Chapter 2 An Overview of Statistical Learning

2.1 Conceptual Exercises

2.1.1 Exercise 1.

This exercise is about flexible and inflexible statistical learning methods. First, let’s recall what are the differences between these methods. The aim of statistical learning is to estimate a function \(f\) such that \(f\) is a link between the input \(X\) and the output \(Y\). A flexible model means that we do not assume a particular form for \(f\). So, an advantage of such models is to generally provide a better fit to the data (however, be careful with the overfitting) but the number of parameters to estimate is usually large. At the contrary, an inflexible model has less parameters but we have to prespecified a particular form for the data (for example linear), even if it poorly fits the data.

  • Question (a)

The case of sample size \(n\) extremely large and number of predictors \(p\) small is the ideal case in statistical learning. A flexible method should perform very well in this case. The flexible method will tend to reduce the bias and won’t be too sensitive to the noise thanks to the large size of the sample.

  • Question (b)

The case of sample size \(n\) small and number of predictors \(p\) very large refers to the high dimensional settings. An inflexible method should show better performance than a flexible one in this case. Here, the trade-off between bias and variance is very important. We allow some bias by using an inflexible model with the hope to reduce a lot the noise in the data.

  • Question (c)

In the case of highly non-linear relationship between predictors and reponse, a flexible model will perform better than an inflexible one. In case of inflexible model, we set a particular form for \(f\) and we usually can not specified a function for \(f\) if \(f\) is highly non-linear.

  • Question (d)

If the variance of the error terms is extremely high, an inflexible model will perform better than a flexible one. Because, if we set a flexible method, the function \(f\) will tend to follow the error and thus will overfit.

2.1.2 Exercise 2.

This exercise is about the difference between regression and classification problems and the inference or prediction purposes. Let’s recall what these different terms mean. A regression task is done when we try to infer or predict an output which takes continuous values. A classification task is done when we try to infer or predict an output which takes discrete values. An inference purpose consists in the understanding of how the features have an influence on the response, whereas a prediction purpose is to find a value of the output variable based on a new realisation of the dependant variables and the knowledge of some features and outputs.

  • Question (a)

This is a regression problem because the CEO salary is a continuous variable. We aim to do inference here (understanding which factors). \(n\) is equal to 500 (top 500 firms in the US), \(p\) equals to 3 (profit, number of employees and industry) and the output is the CEO salary.

  • Question (b)

This is a classification problem because the output varible is discrete (success or failure). We aim to do prediction (launching a new product and wish to know whether it will be a success or a failure). \(n\) is equal to 20, \(p\) equals to 13 (price charged for the product, marketing budget, competition price, and ten other variables) and the output variable is success or failure.

  • Question (c)

This is a regression problem because the % change in the US dollar is continuous. We aim to do prediction (We are interesting in predicting). \(n\) is equal to 52 (number of week in 2012), \(p\) equals to 3 (the % change in the US market, the % change in the British market, and the % change in the German market) and the output variable is the % change in the dollar.

2.1.3 Exercise 3.

This exercise is about the bias-variance decomposition of the mean square error.

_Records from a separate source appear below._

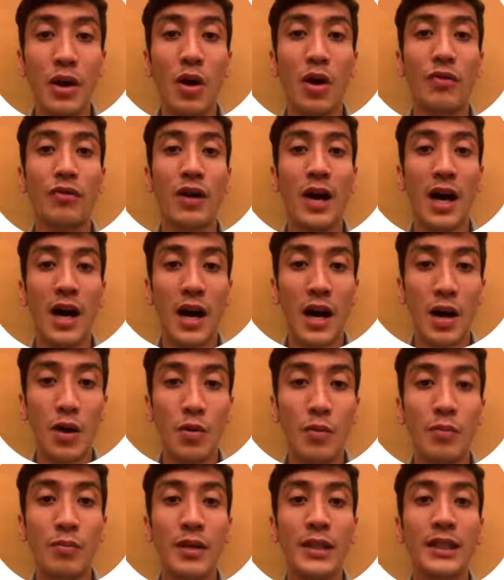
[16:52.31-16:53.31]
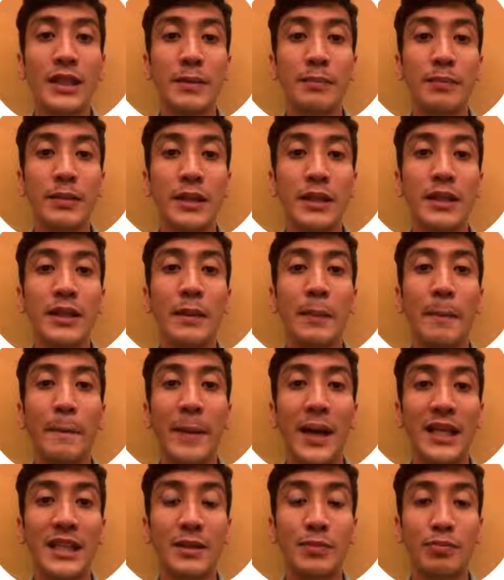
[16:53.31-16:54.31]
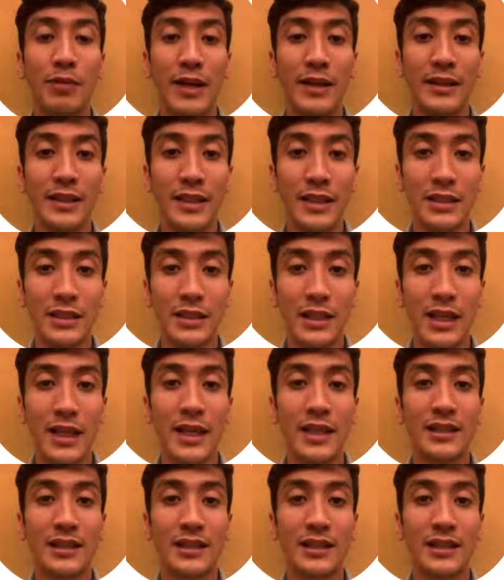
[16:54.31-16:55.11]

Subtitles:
of how multiple best practices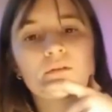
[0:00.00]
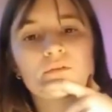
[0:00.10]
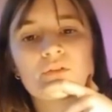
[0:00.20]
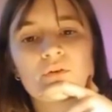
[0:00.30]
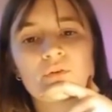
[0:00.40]

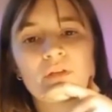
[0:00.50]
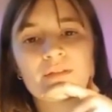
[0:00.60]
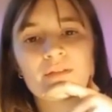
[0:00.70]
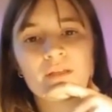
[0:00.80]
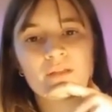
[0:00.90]
So let's
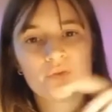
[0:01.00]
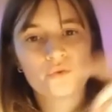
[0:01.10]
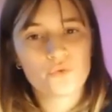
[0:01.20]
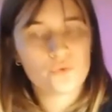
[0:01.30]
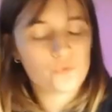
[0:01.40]
say
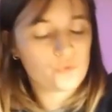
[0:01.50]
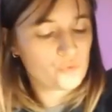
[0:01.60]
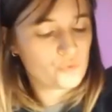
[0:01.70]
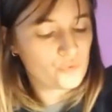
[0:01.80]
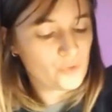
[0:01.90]

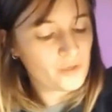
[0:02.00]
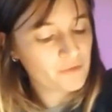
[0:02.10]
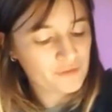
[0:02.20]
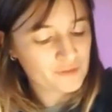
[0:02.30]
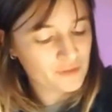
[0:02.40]
you
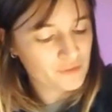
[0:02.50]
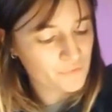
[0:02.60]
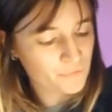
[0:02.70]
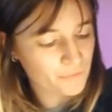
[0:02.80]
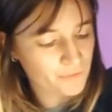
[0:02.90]

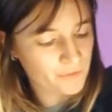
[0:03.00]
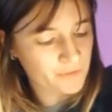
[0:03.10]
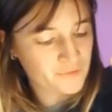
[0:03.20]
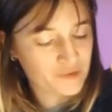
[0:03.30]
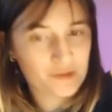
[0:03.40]
harvested
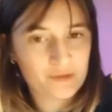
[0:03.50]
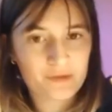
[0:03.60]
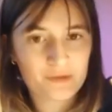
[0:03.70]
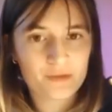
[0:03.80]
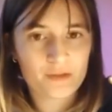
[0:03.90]
your
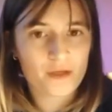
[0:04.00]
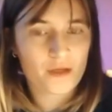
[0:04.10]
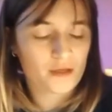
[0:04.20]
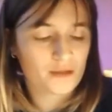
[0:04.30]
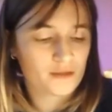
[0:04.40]
seeds,
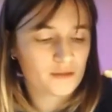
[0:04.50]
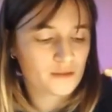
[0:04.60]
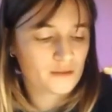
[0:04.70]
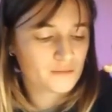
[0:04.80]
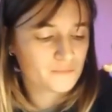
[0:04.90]
and
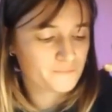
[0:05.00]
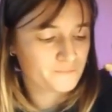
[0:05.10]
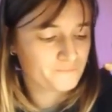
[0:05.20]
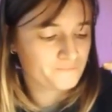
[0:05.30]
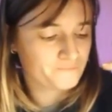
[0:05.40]

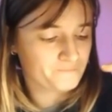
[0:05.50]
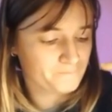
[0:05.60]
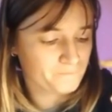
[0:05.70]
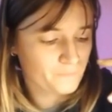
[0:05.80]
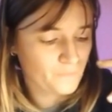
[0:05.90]

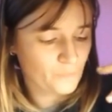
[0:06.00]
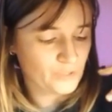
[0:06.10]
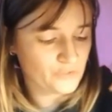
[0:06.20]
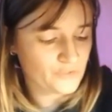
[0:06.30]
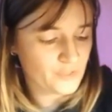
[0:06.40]

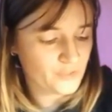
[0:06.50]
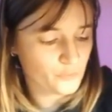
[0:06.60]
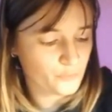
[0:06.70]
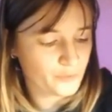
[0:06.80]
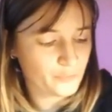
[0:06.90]
when you say
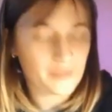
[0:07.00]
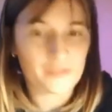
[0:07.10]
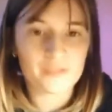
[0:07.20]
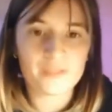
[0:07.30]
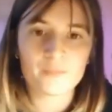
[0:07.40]
you
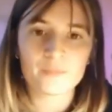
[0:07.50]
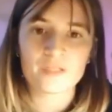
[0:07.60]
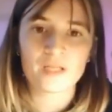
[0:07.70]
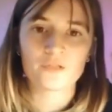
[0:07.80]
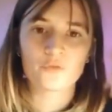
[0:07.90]
prepare them,
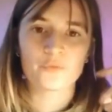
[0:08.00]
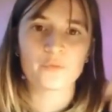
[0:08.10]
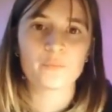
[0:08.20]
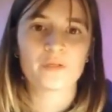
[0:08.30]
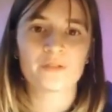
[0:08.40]
it's like you
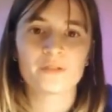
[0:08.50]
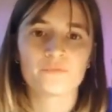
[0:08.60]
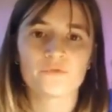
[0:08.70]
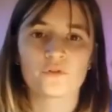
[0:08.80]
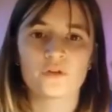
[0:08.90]
prepare
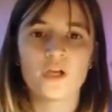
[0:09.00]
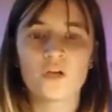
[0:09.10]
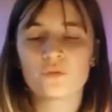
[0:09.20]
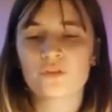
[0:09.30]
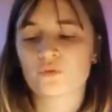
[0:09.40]
them for,
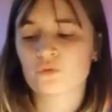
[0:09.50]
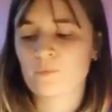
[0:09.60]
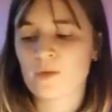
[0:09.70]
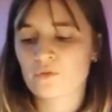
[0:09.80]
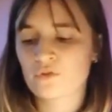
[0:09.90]
we
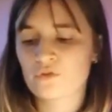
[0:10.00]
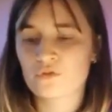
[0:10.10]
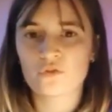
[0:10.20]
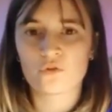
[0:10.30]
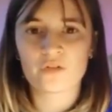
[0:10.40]
talked about
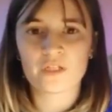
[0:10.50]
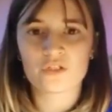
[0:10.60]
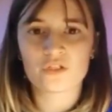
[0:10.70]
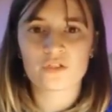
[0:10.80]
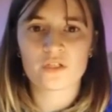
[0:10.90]

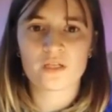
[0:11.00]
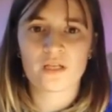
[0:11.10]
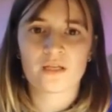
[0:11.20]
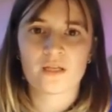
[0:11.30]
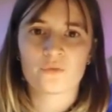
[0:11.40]
storage
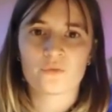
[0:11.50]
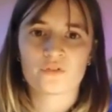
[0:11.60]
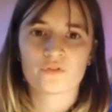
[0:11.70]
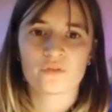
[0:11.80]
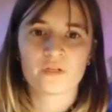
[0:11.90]
and how we
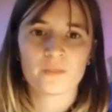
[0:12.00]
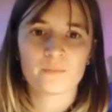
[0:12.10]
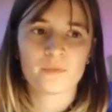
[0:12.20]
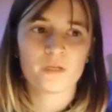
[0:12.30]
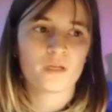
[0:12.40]
store
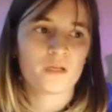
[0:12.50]
them.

Consider the following model: \(y = f(x) + \epsilon\). We denote by \(\widehat{y}\) and \(\widehat{f}\) the estimation of \(y\) and \(f\). The mean square error is:

\[MSE = \mathbb{E}\left[(\widehat{y} - y)^2\right].\]

As a more complex model leads to a better estimation of the function \(f\), the training error decreases as the model complexity increases. The MSE can be decomposed into three terms: variance, squared bias and irreducible error. “Variance refers to the amount by which \(\widehat{f}\) would change if we estimated it using a different training data set.” So, the variance increases with the model complexity because a complex model is very flexible and gives a different function for each training data set. Conversely, the bias decreases with the model complexity because such a model will fit perfectly the data. The irreducible error is equal to \(Var(\epsilon)\). The test error has a U-shape because it is the sum of the three previous curves.

Model complexity.

Figure 2.1: Model complexity.

2.1.4 Exercise 4.

This exercise is about giving examples of real-life applications of statistical learning.

Application of Machine Learning

From Armando Arroyo GeekStyle on Linkedin.

2.1.5 Exercise 5.

This exercise is about the difference between flexible and non-flexible statistical learning methods.

A very flexible method has for main advantage over a less flexible methods the large number of functional forms that it can take. It shows two majors drawbacks: the first one is the number of parameters to fit (usually, way more larger than the non-flexible methods) and the second one, its propension to overfit the data. Moreover, they can exhibit less interpretability.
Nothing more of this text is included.